→ **Task instructions**
Transcribe exactly, and without pictures, only the lines from the one bearing "[18:31.16-18:32.22]" through the final line of the data below.
*** Information supplied ***
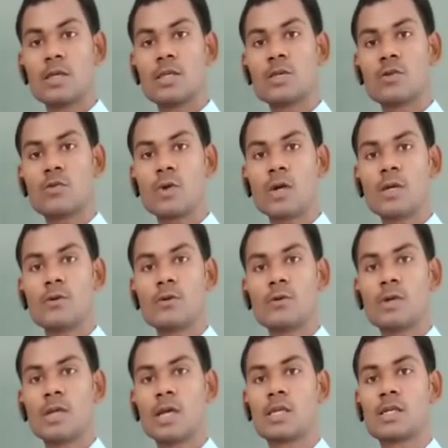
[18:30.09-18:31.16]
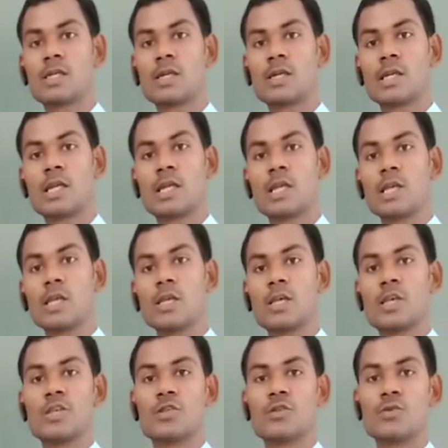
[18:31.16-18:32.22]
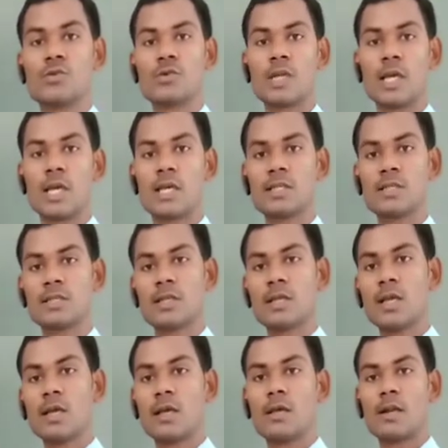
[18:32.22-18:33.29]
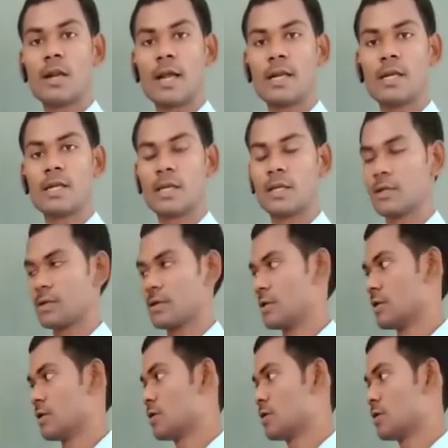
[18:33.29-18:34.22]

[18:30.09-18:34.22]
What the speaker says: equal to 90 degree is known as right angle.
*** End of Information supplied ***
→ **Written response**
[18:31.16-18:32.22]
[18:32.22-18:33.29]
[18:33.29-18:34.22]

[18:30.09-18:34.22]
What the speaker says: equal to 90 degree is known as right angle.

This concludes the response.